Critics have claimed the South West got five times as much money via Labour’s Regional Development Agency than through the RGF.

Mr Clegg responded that the cash was attracting ten times more match-funding from the private sector, which meant it was delivering “more bang for our buck”.

He also dismissed suggestions the money, central to the coalition’s plan to re-balance the economy away from a dependence on London and the financial sector, had been mired in bureaucracy.

Mr Clegg said: “It had some teething problems at the beginning. But the criticisms about delivering are fairly wide of the mark.

“That’s because the pace we have been moving at is the pace companies want to move. And we are getting more bang for our buck.”

Businesses across the West Country have benefited from the fund, from small firms such as DTR VMS Limited, of Chippenham, Wiltshire, promised £3 million, and fashion brand Mulberry, which won RGF backing for a £7.5 million Bridgwater factory – to the big boys such as AgustaWestland.

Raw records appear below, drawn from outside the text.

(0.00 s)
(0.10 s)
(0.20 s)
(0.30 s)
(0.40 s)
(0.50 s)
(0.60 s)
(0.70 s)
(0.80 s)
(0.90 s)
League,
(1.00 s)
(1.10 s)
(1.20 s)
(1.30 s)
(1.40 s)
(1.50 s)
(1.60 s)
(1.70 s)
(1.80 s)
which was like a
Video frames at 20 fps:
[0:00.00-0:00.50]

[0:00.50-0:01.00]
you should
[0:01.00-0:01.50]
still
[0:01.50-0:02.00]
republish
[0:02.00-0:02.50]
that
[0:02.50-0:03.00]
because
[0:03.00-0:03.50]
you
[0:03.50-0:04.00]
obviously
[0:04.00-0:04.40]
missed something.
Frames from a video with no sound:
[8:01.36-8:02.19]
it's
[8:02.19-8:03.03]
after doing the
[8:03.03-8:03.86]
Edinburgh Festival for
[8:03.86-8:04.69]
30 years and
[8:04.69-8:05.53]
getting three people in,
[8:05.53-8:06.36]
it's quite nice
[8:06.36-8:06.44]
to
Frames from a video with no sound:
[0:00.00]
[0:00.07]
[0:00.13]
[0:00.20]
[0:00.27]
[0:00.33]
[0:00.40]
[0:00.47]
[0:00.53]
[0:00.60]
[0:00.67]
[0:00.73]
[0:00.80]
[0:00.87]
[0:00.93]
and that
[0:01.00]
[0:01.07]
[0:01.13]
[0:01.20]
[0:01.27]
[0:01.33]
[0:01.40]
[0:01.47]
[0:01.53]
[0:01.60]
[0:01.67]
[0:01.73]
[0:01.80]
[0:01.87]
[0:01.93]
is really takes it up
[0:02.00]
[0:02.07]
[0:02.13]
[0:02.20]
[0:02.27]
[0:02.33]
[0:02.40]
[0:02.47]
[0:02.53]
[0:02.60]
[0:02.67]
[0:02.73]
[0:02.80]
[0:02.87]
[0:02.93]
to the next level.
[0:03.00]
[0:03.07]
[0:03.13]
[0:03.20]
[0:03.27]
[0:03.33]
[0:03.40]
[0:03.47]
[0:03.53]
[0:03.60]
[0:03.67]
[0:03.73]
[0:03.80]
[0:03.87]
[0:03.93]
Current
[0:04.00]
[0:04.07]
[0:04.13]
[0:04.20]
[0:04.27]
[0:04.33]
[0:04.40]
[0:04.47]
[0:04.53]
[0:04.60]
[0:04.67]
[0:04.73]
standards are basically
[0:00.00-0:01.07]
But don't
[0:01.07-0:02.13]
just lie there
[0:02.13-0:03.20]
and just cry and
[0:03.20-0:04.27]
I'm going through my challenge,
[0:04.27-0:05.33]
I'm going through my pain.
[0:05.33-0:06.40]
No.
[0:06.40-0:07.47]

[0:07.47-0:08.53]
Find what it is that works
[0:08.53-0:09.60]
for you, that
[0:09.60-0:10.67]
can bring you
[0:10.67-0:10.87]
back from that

However, there was criticism from Parliament’s spending watchdog in September that only four per cent of the cash had reached the frontline.

The Public Accounts Committee found that two years into the programme, a mere £60 million of the £1.4 billion allocated nationally had reached schemes.

And the Government had admitted only 2,442 new jobs had been delivered, while another 2,762 existing posts had been protected – compared with a target of 36,800 over the lifetime of the projects.

The Deputy Prime Minister said: “This Government money is not just a massive boost to AgustaWestland, but to Yeovil and Somerset as a whole.

“Creating jobs and growth is our number one priority for Britain. This means re-balancing the economy by supporting growth in every region and across a range of industries. That’s what the Regional Growth Fund is all about.”

The Liberal Democrat leader also pledged to continue pressing for a “mansion tax” on £2 million-plus properties after failing to secure a wealth levy in the autumn statement, despite £3.7 billion of welfare cuts.

“The Conservatives, for reasons that perplex me, don’t want to ask people living in vast £2 million properties to pay a little more. That is something they will have to explain to the British people.”